En une seconde il descendit, et rejoignit Livarot et Ribérac.

—Mes amis, dit-il, regardez cette noble figure du plus brave des hommes, voyez les gouttes encore vermeilles de son sang; celui-là nous donne l'exemple; celui-là ne chargeait personne du soin de le venger… Bussy!
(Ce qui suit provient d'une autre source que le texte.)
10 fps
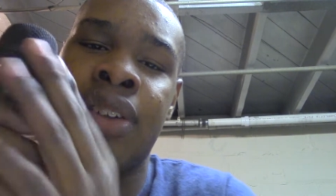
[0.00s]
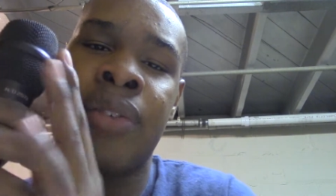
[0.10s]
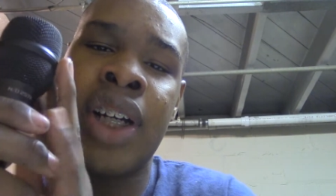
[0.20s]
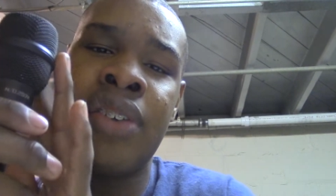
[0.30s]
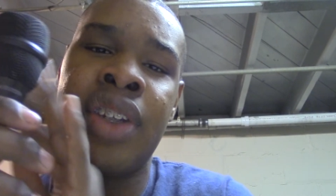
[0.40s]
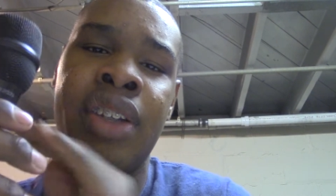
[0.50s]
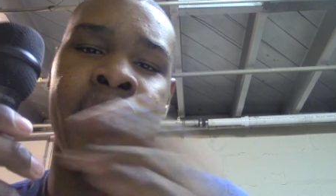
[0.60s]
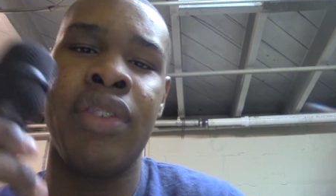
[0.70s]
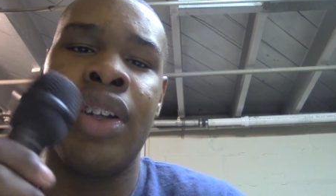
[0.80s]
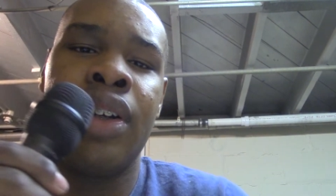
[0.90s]
around
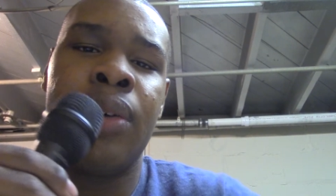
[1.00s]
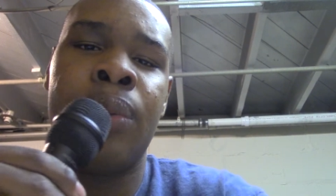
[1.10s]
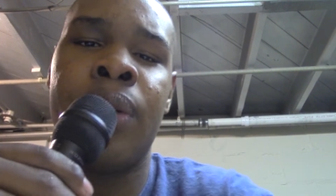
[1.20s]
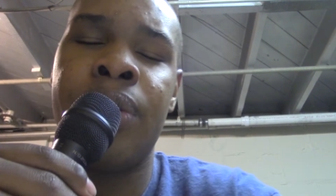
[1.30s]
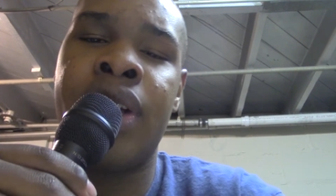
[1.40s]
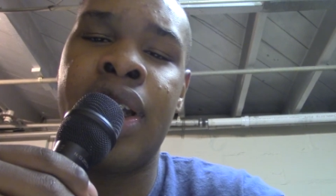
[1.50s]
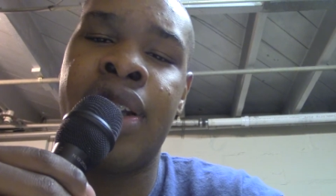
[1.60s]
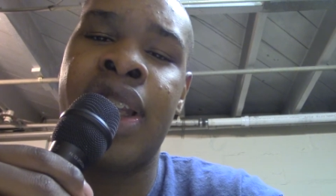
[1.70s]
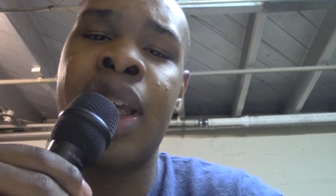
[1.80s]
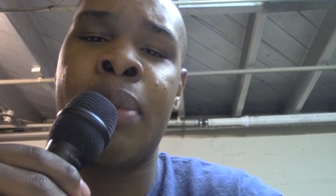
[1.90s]
it won't
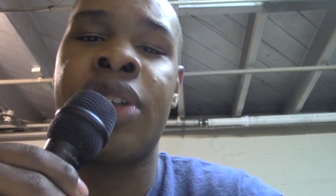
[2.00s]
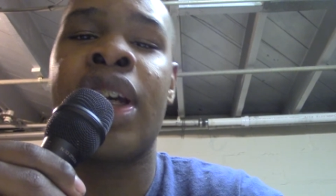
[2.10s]
get damaged.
Bussy! nous ferons comme toi; et, sois tranquille, nous nous vengerons!

En disant ces mots, il se découvrit, posa ses lèvres sur les lèvres de
Bussy; et, tirant son épée, il la trempa dans son sang.
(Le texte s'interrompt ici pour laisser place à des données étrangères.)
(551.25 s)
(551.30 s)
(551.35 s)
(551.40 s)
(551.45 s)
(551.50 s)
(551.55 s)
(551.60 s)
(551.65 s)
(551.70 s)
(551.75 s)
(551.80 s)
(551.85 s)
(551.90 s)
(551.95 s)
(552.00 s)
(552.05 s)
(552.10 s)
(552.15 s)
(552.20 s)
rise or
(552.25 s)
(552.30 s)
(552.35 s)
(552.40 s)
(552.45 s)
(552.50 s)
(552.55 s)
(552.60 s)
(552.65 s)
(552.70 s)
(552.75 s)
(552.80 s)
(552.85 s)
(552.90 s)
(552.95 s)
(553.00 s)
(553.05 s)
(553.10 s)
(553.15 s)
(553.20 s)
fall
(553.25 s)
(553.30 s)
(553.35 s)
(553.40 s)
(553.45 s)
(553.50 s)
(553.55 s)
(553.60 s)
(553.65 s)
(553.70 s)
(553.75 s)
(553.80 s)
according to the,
—Bussy, dit-il, je jure sur ton cadavre que ce sang sera lavé dans le sang de tes ennemis!

—Bussy, dirent les autres, nous jurons de tuer ou de mourir!

—Messieurs, dit Antraguet, remettant son épée au fourreau, pas de merci, pas de miséricorde, n'est-ce pas?
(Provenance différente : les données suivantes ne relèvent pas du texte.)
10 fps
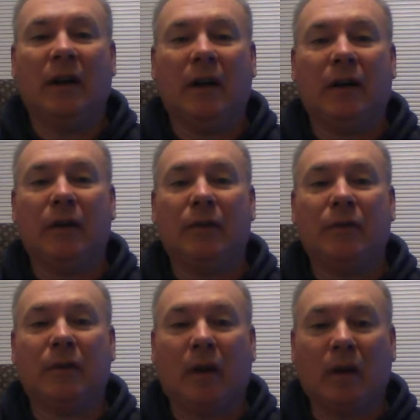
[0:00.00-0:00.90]

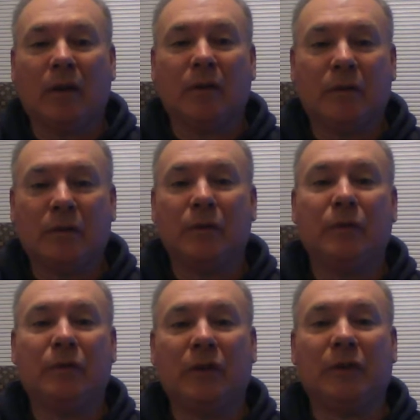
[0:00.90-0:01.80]
of our
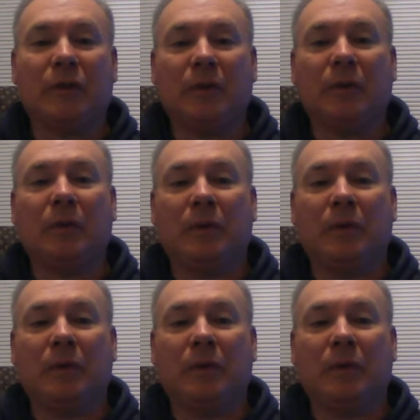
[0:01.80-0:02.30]
true physical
Les deux jeunes gens étendirent la main sur le cadavre:

—Pas de merci, pas de miséricorde! répétèrent-ils.

—Mais, dit Livarot, nous ne serons plus que trois contre quatre.

—Oui, mais nous n'aurons assassiné personne, nous, dit Antraguet; et
Dieu fera forts ceux qui sont innocents. Adieu, Bussy!